━━━━━ TASK DATA ━━━━━

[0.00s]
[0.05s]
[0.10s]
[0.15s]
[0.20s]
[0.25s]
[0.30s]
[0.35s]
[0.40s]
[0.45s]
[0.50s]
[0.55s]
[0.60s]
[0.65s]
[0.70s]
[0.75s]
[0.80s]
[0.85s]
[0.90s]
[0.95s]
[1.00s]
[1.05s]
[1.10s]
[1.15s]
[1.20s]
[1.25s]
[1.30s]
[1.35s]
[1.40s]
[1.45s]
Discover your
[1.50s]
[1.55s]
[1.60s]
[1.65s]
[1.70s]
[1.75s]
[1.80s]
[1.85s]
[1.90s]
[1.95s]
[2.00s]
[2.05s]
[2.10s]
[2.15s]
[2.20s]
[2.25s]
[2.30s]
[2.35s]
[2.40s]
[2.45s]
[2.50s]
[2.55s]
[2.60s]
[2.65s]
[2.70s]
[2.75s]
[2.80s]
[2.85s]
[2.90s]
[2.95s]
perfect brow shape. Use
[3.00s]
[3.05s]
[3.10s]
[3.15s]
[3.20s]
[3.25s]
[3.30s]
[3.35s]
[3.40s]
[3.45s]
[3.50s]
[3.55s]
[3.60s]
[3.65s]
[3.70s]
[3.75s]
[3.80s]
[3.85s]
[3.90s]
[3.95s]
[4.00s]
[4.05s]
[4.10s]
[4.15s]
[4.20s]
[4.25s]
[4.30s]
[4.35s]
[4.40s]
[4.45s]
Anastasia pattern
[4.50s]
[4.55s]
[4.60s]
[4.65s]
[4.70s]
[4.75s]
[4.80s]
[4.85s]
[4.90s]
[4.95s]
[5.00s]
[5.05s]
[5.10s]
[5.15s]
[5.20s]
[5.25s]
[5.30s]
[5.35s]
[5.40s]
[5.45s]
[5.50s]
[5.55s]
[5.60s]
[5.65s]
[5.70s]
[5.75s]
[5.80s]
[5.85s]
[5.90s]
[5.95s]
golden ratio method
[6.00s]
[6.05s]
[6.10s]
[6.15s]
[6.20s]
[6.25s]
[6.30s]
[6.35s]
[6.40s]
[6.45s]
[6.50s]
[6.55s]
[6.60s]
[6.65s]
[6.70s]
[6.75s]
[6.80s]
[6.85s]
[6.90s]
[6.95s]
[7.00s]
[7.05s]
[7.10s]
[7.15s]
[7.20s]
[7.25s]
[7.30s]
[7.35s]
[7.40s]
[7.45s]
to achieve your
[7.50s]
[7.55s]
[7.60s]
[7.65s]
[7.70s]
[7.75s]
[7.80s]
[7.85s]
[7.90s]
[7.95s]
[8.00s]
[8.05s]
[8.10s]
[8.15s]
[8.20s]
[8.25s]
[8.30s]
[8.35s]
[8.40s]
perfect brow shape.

━━━━━

**THE PROBLEM:** Would you repeat all of the data above, word for word?

**TASK SOLUTION:**
[0.00s]
[0.05s]
[0.10s]
[0.15s]
[0.20s]
[0.25s]
[0.30s]
[0.35s]
[0.40s]
[0.45s]
[0.50s]
[0.55s]
[0.60s]
[0.65s]
[0.70s]
[0.75s]
[0.80s]
[0.85s]
[0.90s]
[0.95s]
[1.00s]
[1.05s]
[1.10s]
[1.15s]
[1.20s]
[1.25s]
[1.30s]
[1.35s]
[1.40s]
[1.45s]
Discover your
[1.50s]
[1.55s]
[1.60s]
[1.65s]
[1.70s]
[1.75s]
[1.80s]
[1.85s]
[1.90s]
[1.95s]
[2.00s]
[2.05s]
[2.10s]
[2.15s]
[2.20s]
[2.25s]
[2.30s]
[2.35s]
[2.40s]
[2.45s]
[2.50s]
[2.55s]
[2.60s]
[2.65s]
[2.70s]
[2.75s]
[2.80s]
[2.85s]
[2.90s]
[2.95s]
perfect brow shape. Use
[3.00s]
[3.05s]
[3.10s]
[3.15s]
[3.20s]
[3.25s]
[3.30s]
[3.35s]
[3.40s]
[3.45s]
[3.50s]
[3.55s]
[3.60s]
[3.65s]
[3.70s]
[3.75s]
[3.80s]
[3.85s]
[3.90s]
[3.95s]
[4.00s]
[4.05s]
[4.10s]
[4.15s]
[4.20s]
[4.25s]
[4.30s]
[4.35s]
[4.40s]
[4.45s]
Anastasia pattern
[4.50s]
[4.55s]
[4.60s]
[4.65s]
[4.70s]
[4.75s]
[4.80s]
[4.85s]
[4.90s]
[4.95s]
[5.00s]
[5.05s]
[5.10s]
[5.15s]
[5.20s]
[5.25s]
[5.30s]
[5.35s]
[5.40s]
[5.45s]
[5.50s]
[5.55s]
[5.60s]
[5.65s]
[5.70s]
[5.75s]
[5.80s]
[5.85s]
[5.90s]
[5.95s]
golden ratio method
[6.00s]
[6.05s]
[6.10s]
[6.15s]
[6.20s]
[6.25s]
[6.30s]
[6.35s]
[6.40s]
[6.45s]
[6.50s]
[6.55s]
[6.60s]
[6.65s]
[6.70s]
[6.75s]
[6.80s]
[6.85s]
[6.90s]
[6.95s]
[7.00s]
[7.05s]
[7.10s]
[7.15s]
[7.20s]
[7.25s]
[7.30s]
[7.35s]
[7.40s]
[7.45s]
to achieve your
[7.50s]
[7.55s]
[7.60s]
[7.65s]
[7.70s]
[7.75s]
[7.80s]
[7.85s]
[7.90s]
[7.95s]
[8.00s]
[8.05s]
[8.10s]
[8.15s]
[8.20s]
[8.25s]
[8.30s]
[8.35s]
[8.40s]
perfect brow shape.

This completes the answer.